Bir ay kadar önce "Ekonomik Kriz Başladı mı?" başlıklı bir yazı yazmıştım. Aralıklı olarak ekonomik konularda görüşlerimi aktarmaya çalışıyorum. Kanaatimce, izlenen ekonomik politikalar, geçmişte yaşanan hatalı politikaların bir tekrarı olup, günü yaşamak uğruna geleceği feda etmek esasına dayanıyor. Hatta girilen riskler geçmiş dönemlerle kıyaslanamayacak kadar büyük, telafisi de çok daha zor.
Benim de katıldığım “ekonomide gidilen yolun sonunun olmadığına” dair görüşlerin adım adım gerçekleşmekte olmasından da büyük üzüntü duymaktayım. Beklenen akıbetin bugüne kadar gerçekleşmemesinin ana etkeni dış ekonomik ve siyasi şartların uygun olmasıydı. Maalesef dış şartlar da artık tersine dönmeye başladı.
****************
Mevcut durumun kötüye gittiğini en bariz göstergelerinden biri olan, “kapanan işyeri sayısı” ile rakamları Şükrü Kızılot’tan aktarıyorum:
“2008 yılının ilk 5 ayında 2007'nin aynı dönemine kıyasla, kapanan işyeri sayısı, yaklaşık yüzde 100 artmış!..”
“5 yıl öncesi ile kıyasladığımızda, 2008'de kapanan işyeri sayısı, 2004 yılına kıyasla yüzde 333 artmış durumda!..”
“2001 krizinde bile kapanan işyeri sayısının, açılan işyeri sayısına oranı 2008 yılındaki gibi değildi!..”
“Kapanan işyeri sayısının, son 10 yılın rekoru olduğu bir dönemde, ekonomik tabloya bakıyoruz; o da iç açıcı değil.
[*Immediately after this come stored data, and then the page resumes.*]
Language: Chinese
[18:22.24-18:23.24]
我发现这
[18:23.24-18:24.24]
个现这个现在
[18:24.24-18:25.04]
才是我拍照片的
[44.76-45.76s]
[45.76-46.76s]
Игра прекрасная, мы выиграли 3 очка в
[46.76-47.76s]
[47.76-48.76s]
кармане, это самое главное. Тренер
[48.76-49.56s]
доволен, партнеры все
Enflasyon tırmanışta, yıllık hedefteki yüzde 169 sapma ile "dünya rekoru" Türkiye'de!.. Faiz oranları, sürekli yükseliyor. Dünyada en yüksek faizin ödendiği ülke de Türkiye!.. Uygulanan yanlış para politikası, ülke ekonomisini kısır bir döngünün içine sıkıştırmış durumda. İşsizlik tırmanışta, son 20 yılın en yüksek oranına ulaştı.”
İşyerleri kapanan işverenler ve işsiz kalan çalışanlar için “ekonomik kriz başlamıştır” demek herhalde yanlış olmaz.
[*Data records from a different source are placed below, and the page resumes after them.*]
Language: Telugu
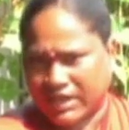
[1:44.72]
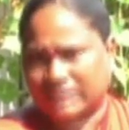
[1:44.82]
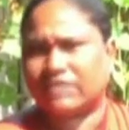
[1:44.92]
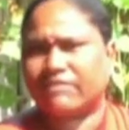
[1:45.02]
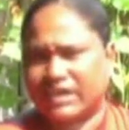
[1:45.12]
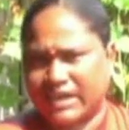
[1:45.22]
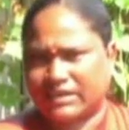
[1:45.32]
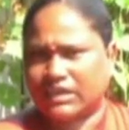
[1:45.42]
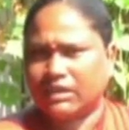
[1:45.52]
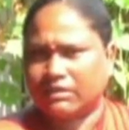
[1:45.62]
మాకు కచ్చరం
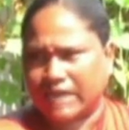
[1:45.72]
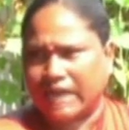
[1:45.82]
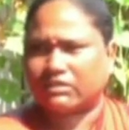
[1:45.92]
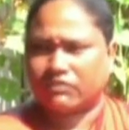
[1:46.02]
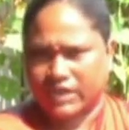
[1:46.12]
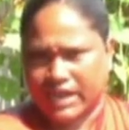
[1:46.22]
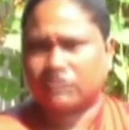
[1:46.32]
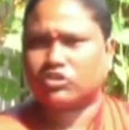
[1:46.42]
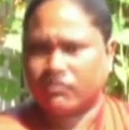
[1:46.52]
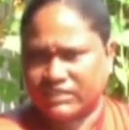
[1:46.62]
వేయడానికి ట్రాక్టర్
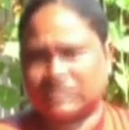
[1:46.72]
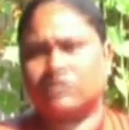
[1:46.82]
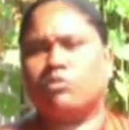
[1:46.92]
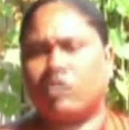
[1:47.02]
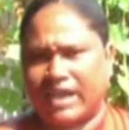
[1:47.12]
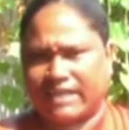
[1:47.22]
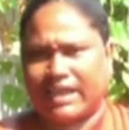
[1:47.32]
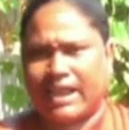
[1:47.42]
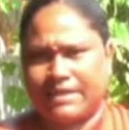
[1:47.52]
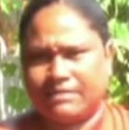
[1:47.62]
వేయడానికి తవ్వించింది మూడు
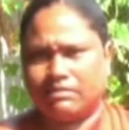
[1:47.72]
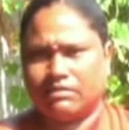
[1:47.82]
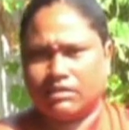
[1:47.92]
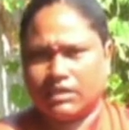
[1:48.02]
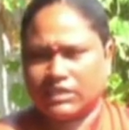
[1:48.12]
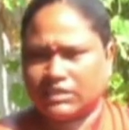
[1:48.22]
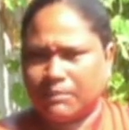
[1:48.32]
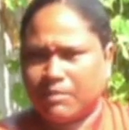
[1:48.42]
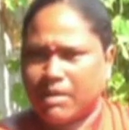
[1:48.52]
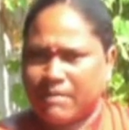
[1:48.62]
గదాలని
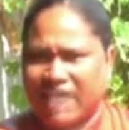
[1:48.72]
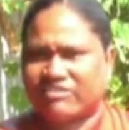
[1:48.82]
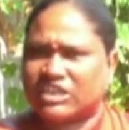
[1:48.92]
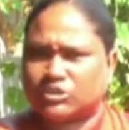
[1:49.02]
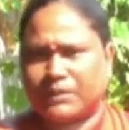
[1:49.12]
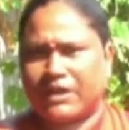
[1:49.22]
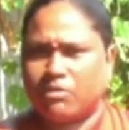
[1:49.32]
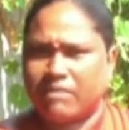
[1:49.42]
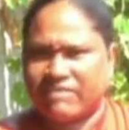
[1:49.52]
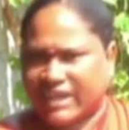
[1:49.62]

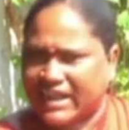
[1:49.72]
భయపడతారని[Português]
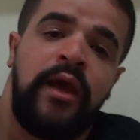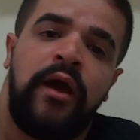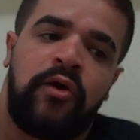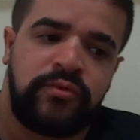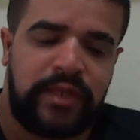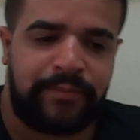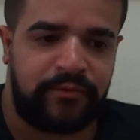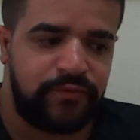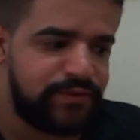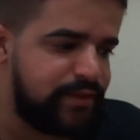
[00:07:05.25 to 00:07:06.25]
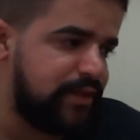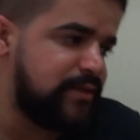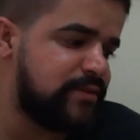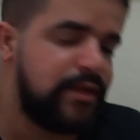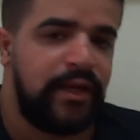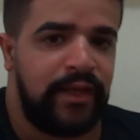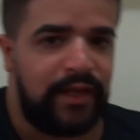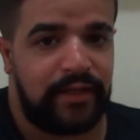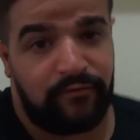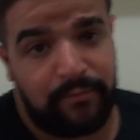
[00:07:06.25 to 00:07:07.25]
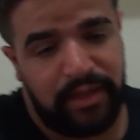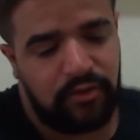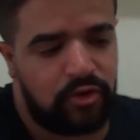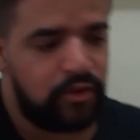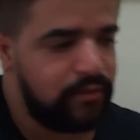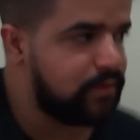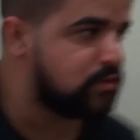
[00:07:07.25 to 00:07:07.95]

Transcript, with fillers: contar para vocês. Ele tava bem grogue, mas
**************************
Krize dair ve faillerine yönelik söylenmenin bir faydası olmaz. Sizin için ister kriz başlamış olsun, isterse “ağır bir ekonomik kriz” çok uzakta bir ihtimal olsun, böyle bir durumda ne yapmamız gerektiğine dair bir düşünce egzersizi yapmanın kesinlikle yararı olacaktır.
TV’ de bir yarışma programı veya bir film seyretme süresi kadar bile zamanınızı almayacak böyle bir düşünme eylemi sizin ve ailenizin geleceğini değiştirebilir.
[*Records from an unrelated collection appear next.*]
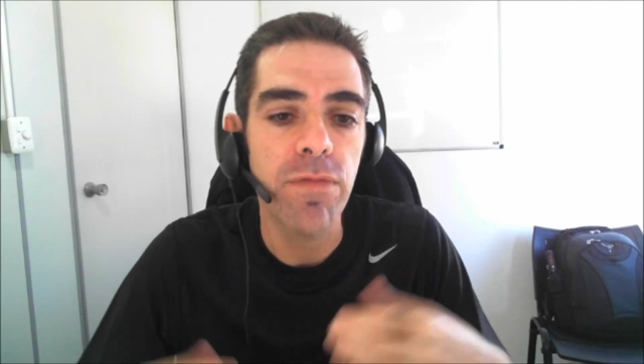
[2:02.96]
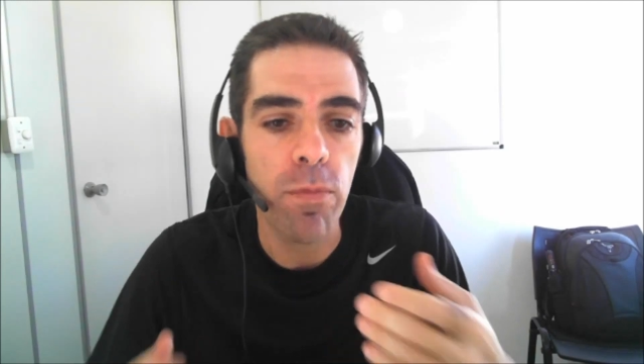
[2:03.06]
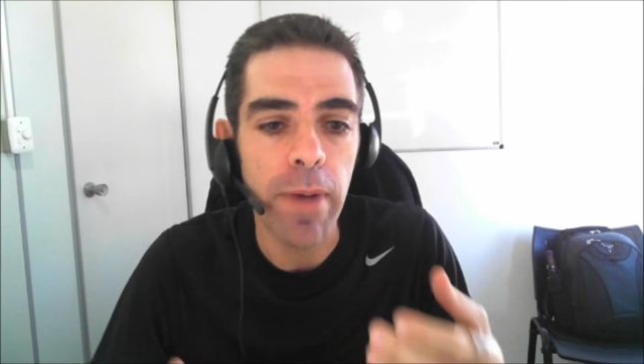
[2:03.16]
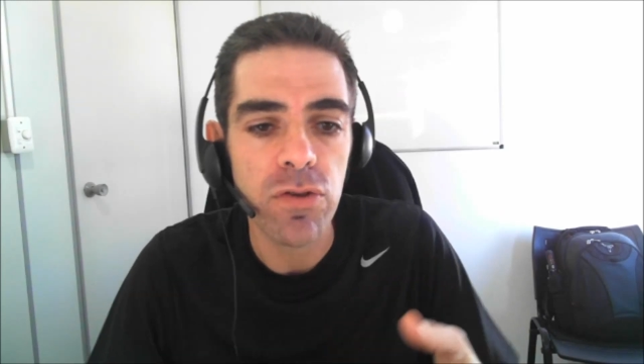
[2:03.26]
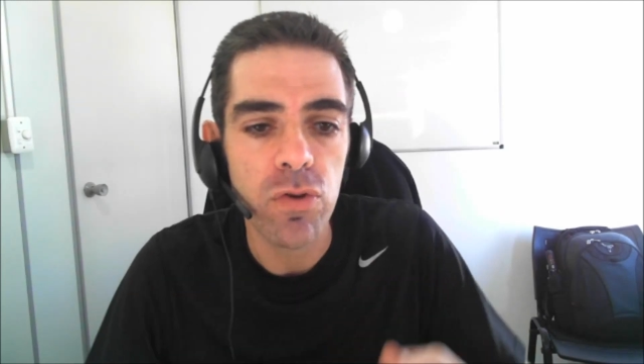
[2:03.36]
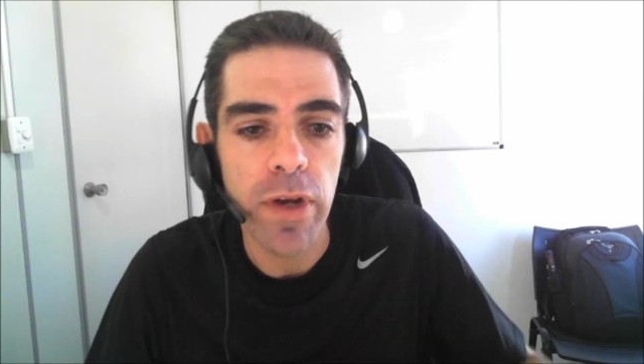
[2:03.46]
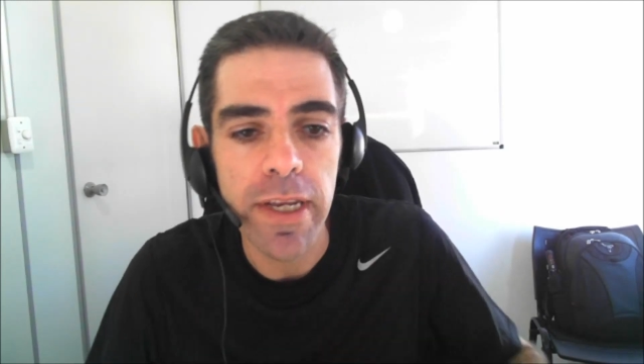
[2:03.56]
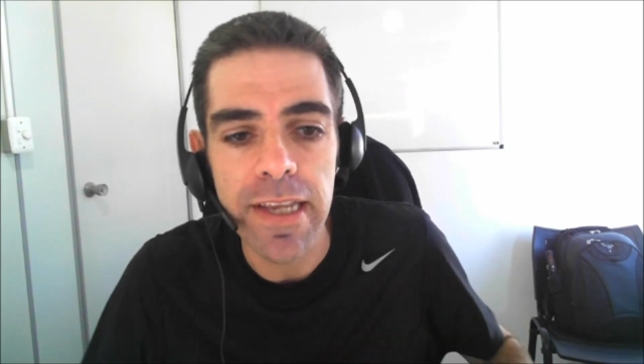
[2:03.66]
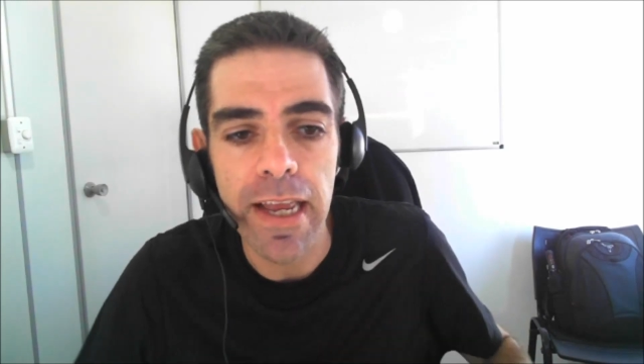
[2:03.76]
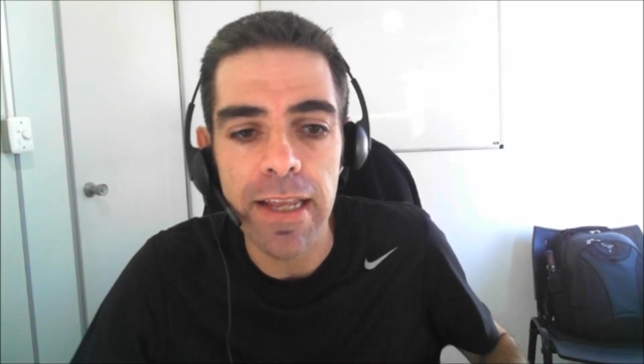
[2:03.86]

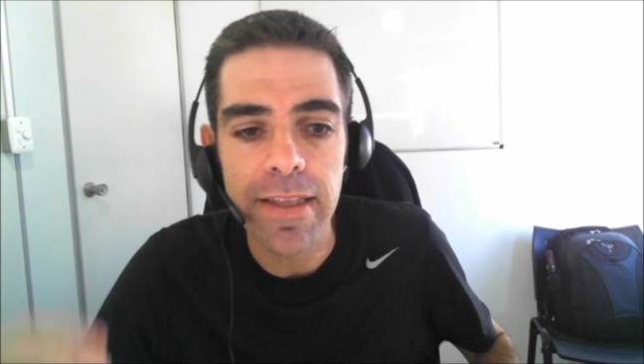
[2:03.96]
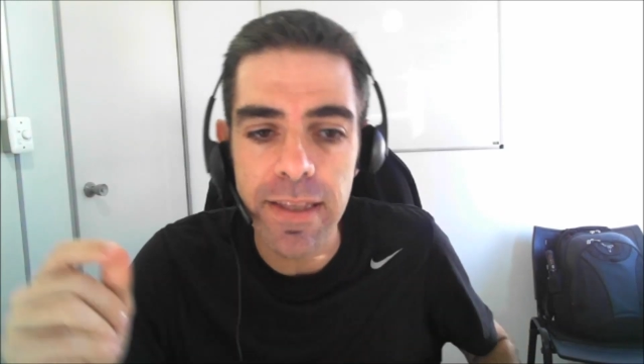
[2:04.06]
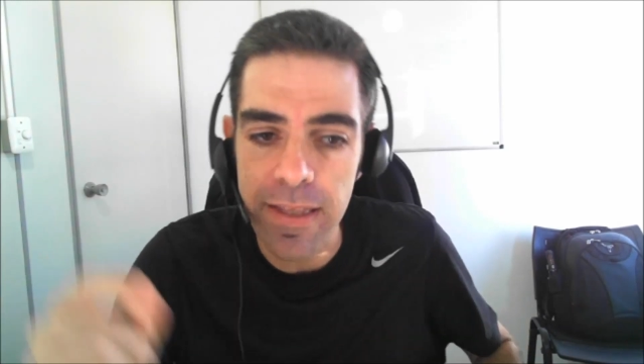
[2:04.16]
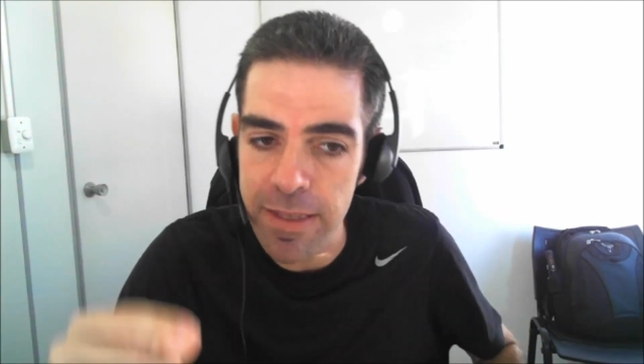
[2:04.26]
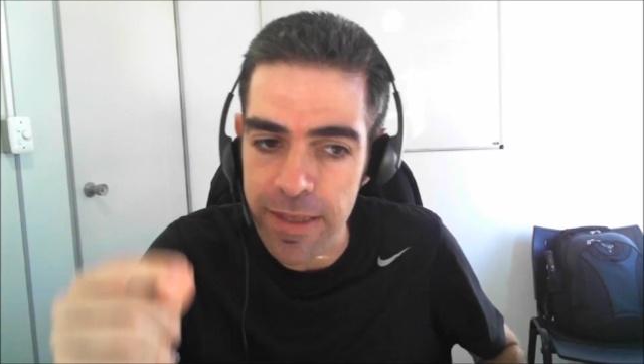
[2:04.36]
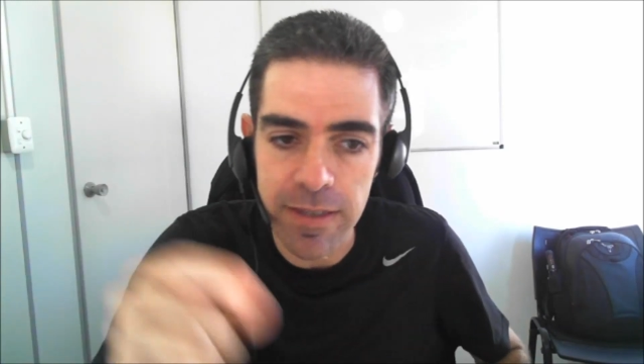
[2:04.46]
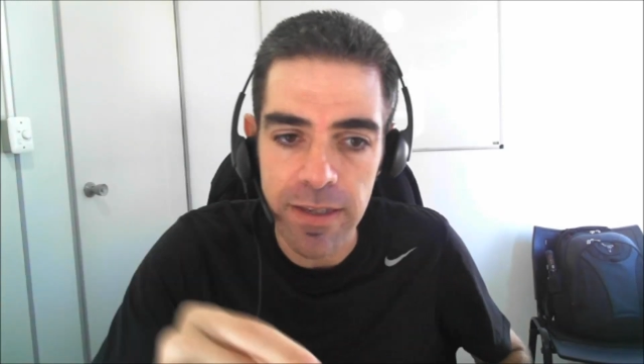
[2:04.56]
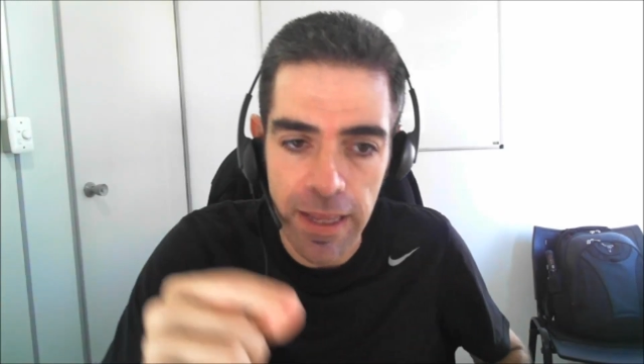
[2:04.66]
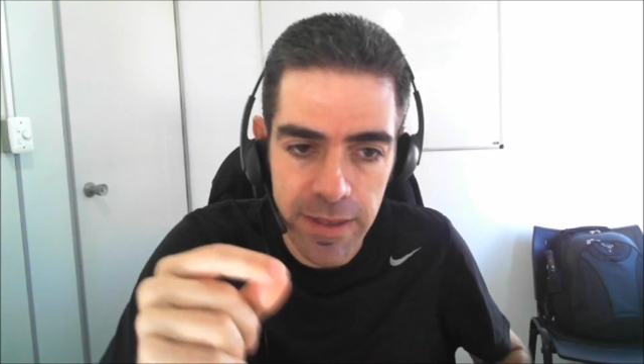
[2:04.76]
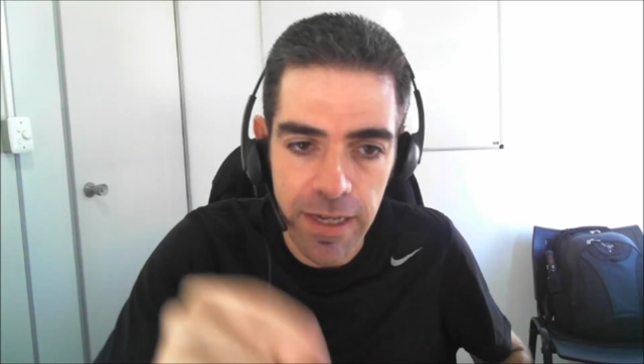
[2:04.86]
informações, é,
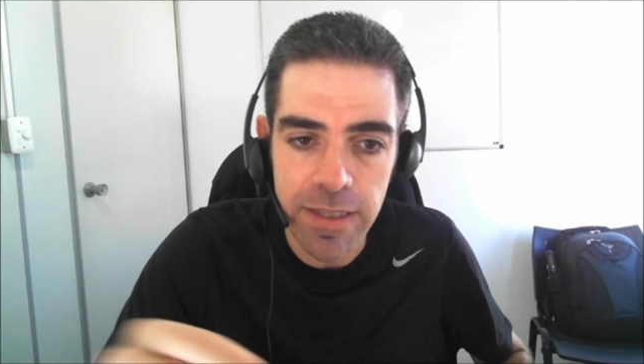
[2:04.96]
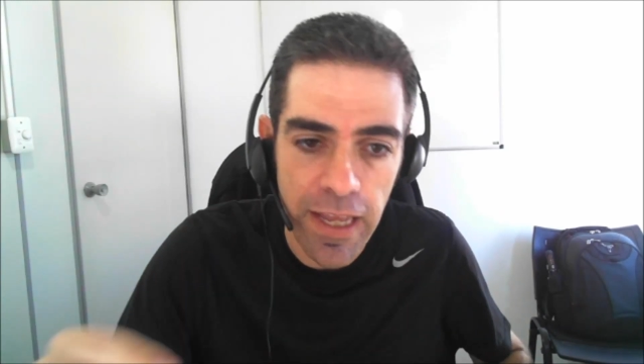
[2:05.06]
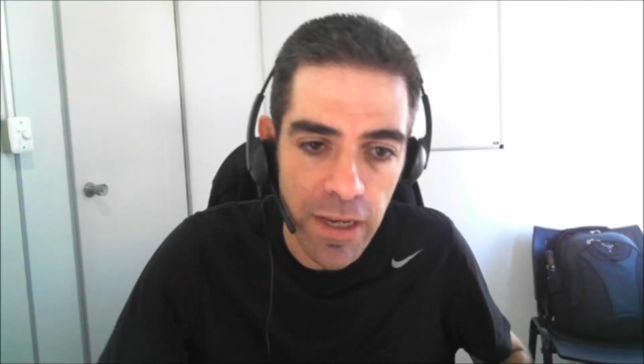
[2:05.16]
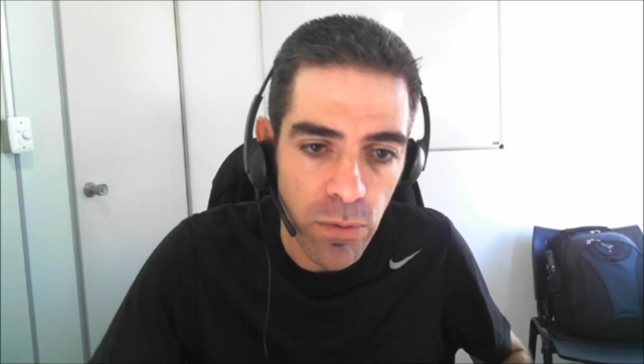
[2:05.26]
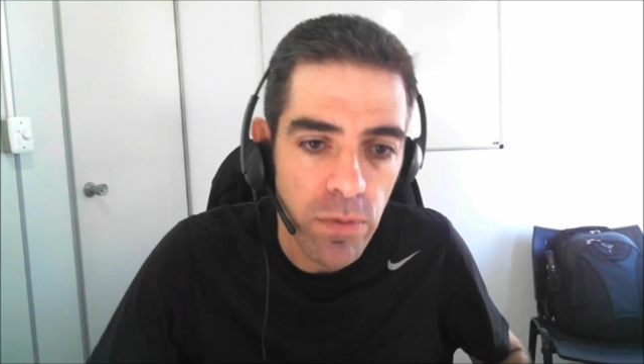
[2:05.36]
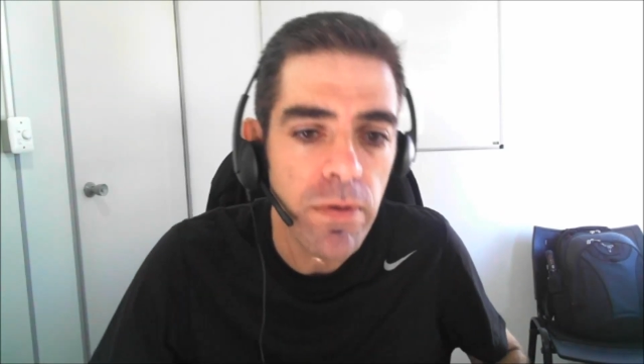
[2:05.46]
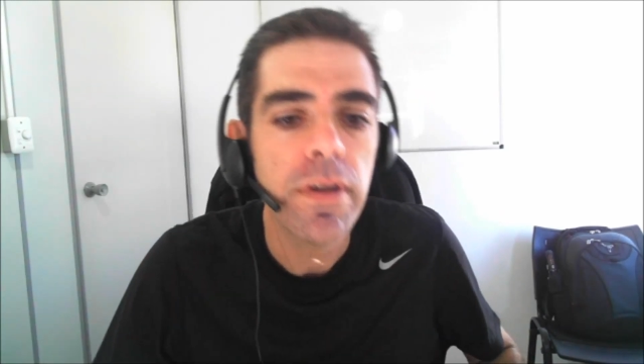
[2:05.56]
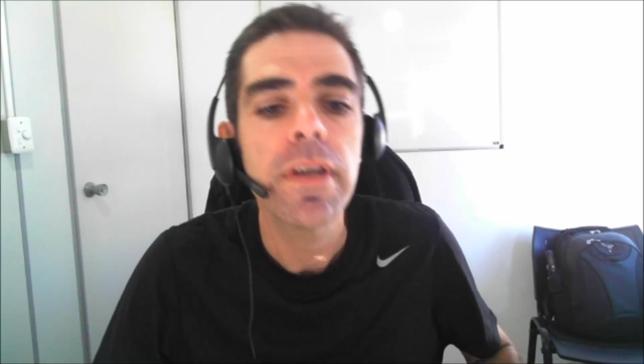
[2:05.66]
é 31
Bir senaryo üzerinden düşünelim. Diyelim ki kriz başladı. Faizler çıldırdı, borsa çöktü, döviz fiyatları hızla yükselmekte. Çok sayıda şirket batmış, işsizlik çığ gibi artmakta. Çek ve senetler karşılıksız çıkmakta, borçlar ödenmemekte. Siz de çalıştığınız işyerinden çıkarılabilir, işletmenizi küçültmek veya kapatmak durumunda kalabilirsiniz. Kurların fırlamasıyla döviz borçlarınızı, faizlerin yükselmesiyle kredi kartı borçlarınızı ödemek bir kâbusa dönüşebilir. Borçlarınızı ödemek için satmayı düşündüğünüz gayrimenkulleriniz para etmez, alıcı bulunmaz olmuştur.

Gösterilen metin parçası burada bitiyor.